2 of 802 comments (clear)

  1. OpenFiler by morgan_greywolf · · Score: 5, Informative

    Buy a couple of 500 GB SATA HDDs. You can build a box with a SATA RAID controller for probably ~$200 or so and throw OpenFiler on it. You still won't do this under $500, though. Probably under $750, though, for sure, if you're careful.

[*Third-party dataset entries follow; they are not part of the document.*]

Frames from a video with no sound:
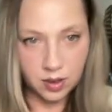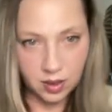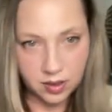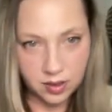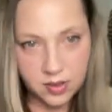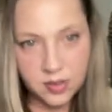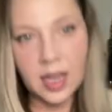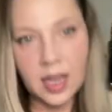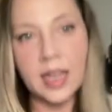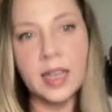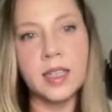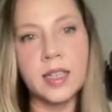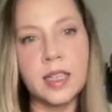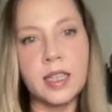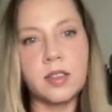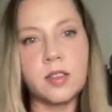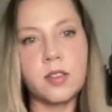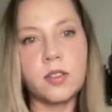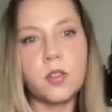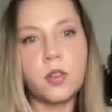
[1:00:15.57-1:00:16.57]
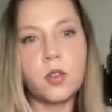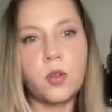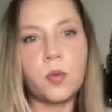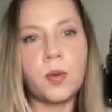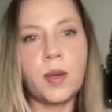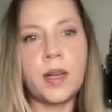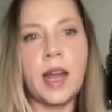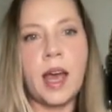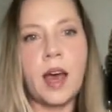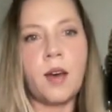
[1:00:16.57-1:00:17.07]
Satanists who
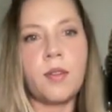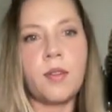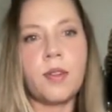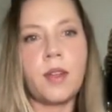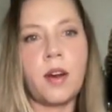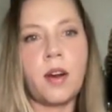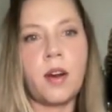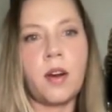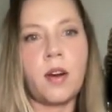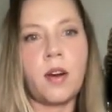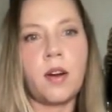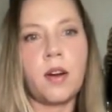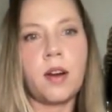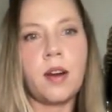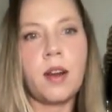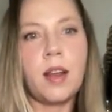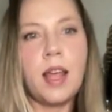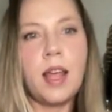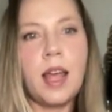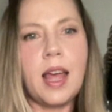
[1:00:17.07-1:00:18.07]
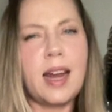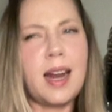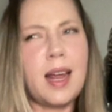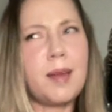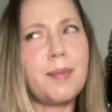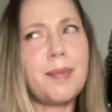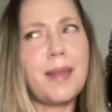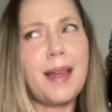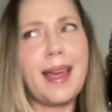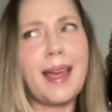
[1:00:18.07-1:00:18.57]
went out there. And
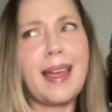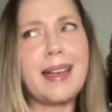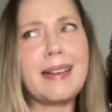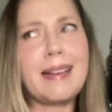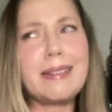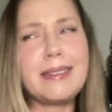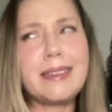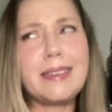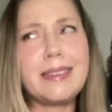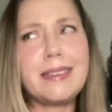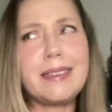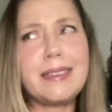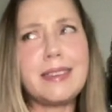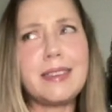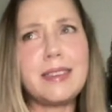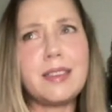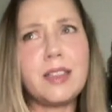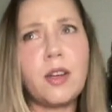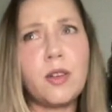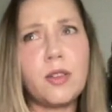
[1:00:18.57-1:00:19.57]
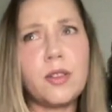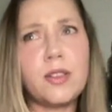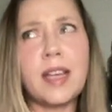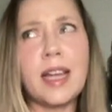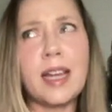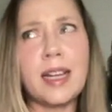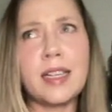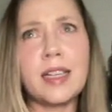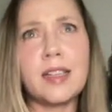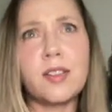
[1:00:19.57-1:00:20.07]
I'm like, no,
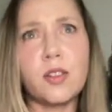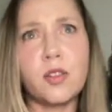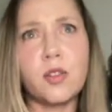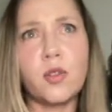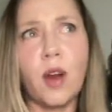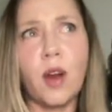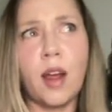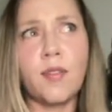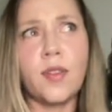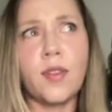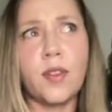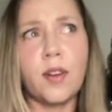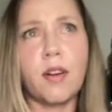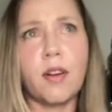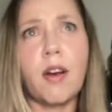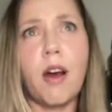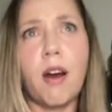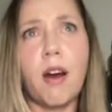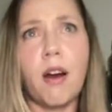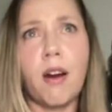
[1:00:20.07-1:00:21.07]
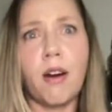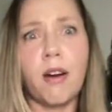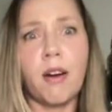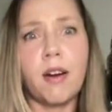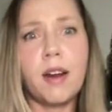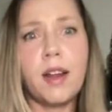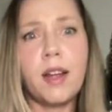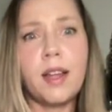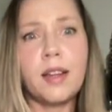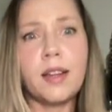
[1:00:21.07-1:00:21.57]
Satanist is driving their car
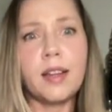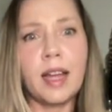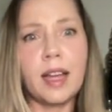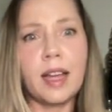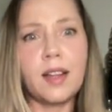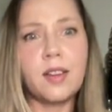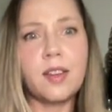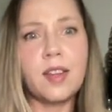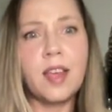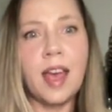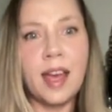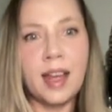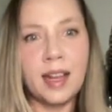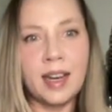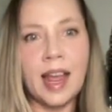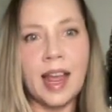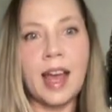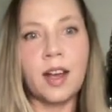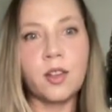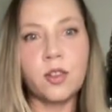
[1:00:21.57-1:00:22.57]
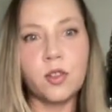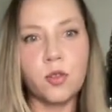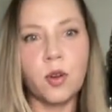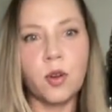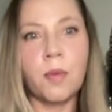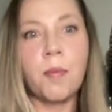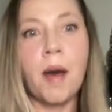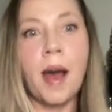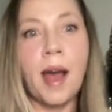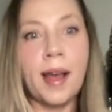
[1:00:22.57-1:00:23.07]
like 10 extra
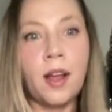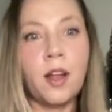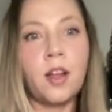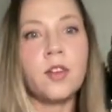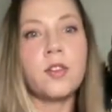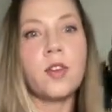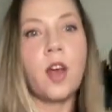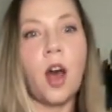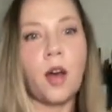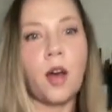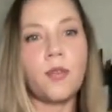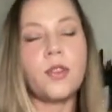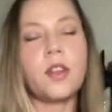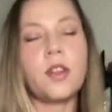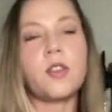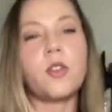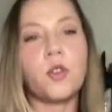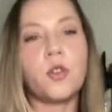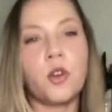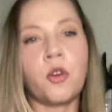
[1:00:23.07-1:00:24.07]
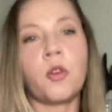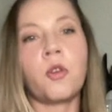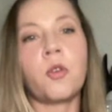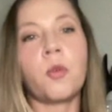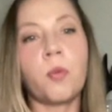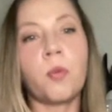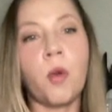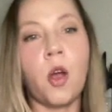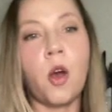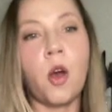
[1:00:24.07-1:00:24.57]
miles off this dirt
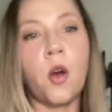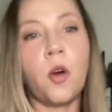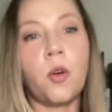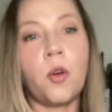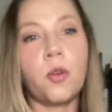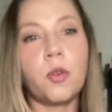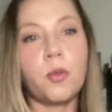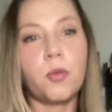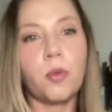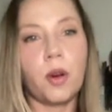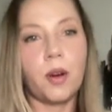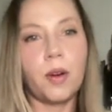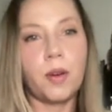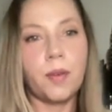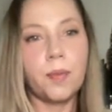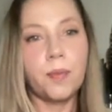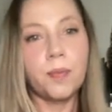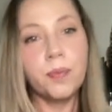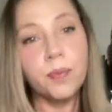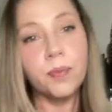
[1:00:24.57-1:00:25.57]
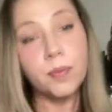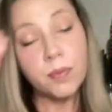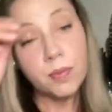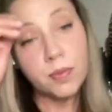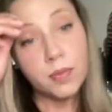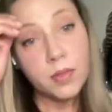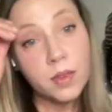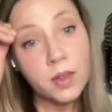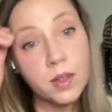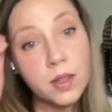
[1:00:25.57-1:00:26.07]
road. Let me ask something. Was it
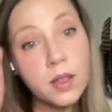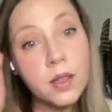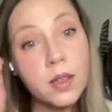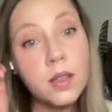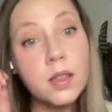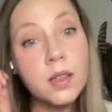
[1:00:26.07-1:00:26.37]
the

    As for the botched MBR, boot an MS-DOS or even a FreeDOS boot disk and do a fdisk /mbr. That should fix it.

    1. Re:OpenFiler by imipak · · Score: 5, Informative
      Why not use £50 NSLU2? Dinky little ARM box with a Cisco logo on the front - it comes with a cheap as chips web UI, supports SMB and various other ways to push/pull data. And of course you can nuke the default firmware and blat it with a proper full-blown Linux installation and install software galore (Asterisk, even!) I've got my root fs on a flash stick, which makes booting pretty fast - the other USB slot has a single 500Gb drive, but you could easily make drives 2.

      You have to buy the drives as well of course, but I paid less than 70 quid for my 500Gb EISA drive. In my specific setup, the main drive could of course go bang, but I'm using it for network attached backup rather than primary storage. No reason you couldn't do it though.